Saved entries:
Start of Block

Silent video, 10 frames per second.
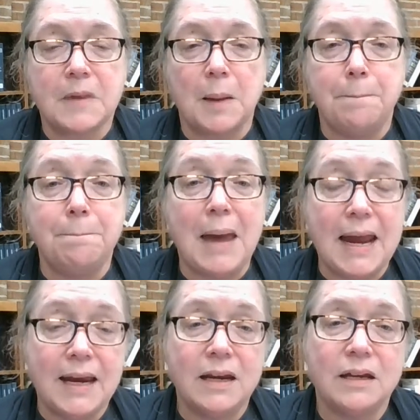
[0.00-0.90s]

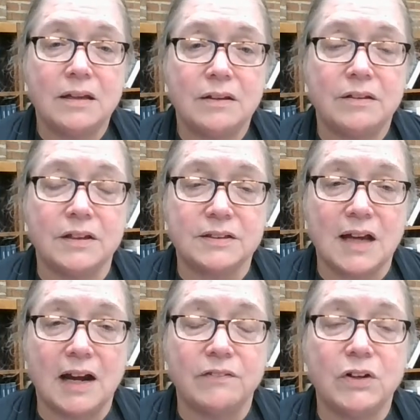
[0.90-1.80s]
made this
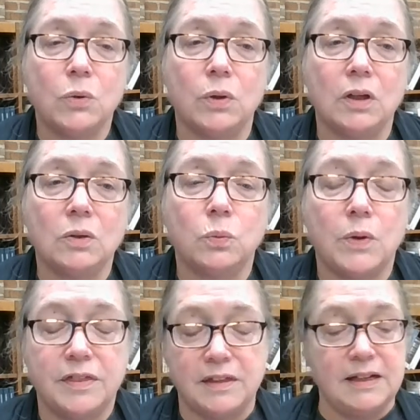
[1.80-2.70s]
kind of a quilt
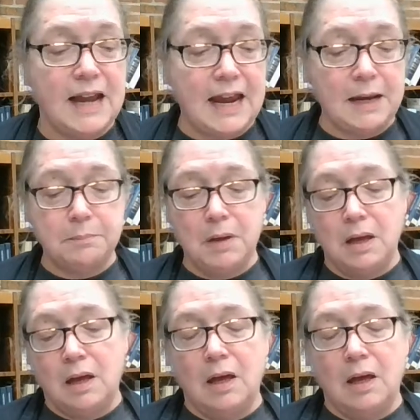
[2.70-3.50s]
with the name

End of Block

— WORK ORDER —
Across all the lines above, repeat the wording exactly and omit the pictures.

— WRITTEN ANSWER —
Silent video, 10 frames per second.
[0.00-0.90s]

[0.90-1.80s]
made this
[1.80-2.70s]
kind of a quilt
[2.70-3.50s]
with the name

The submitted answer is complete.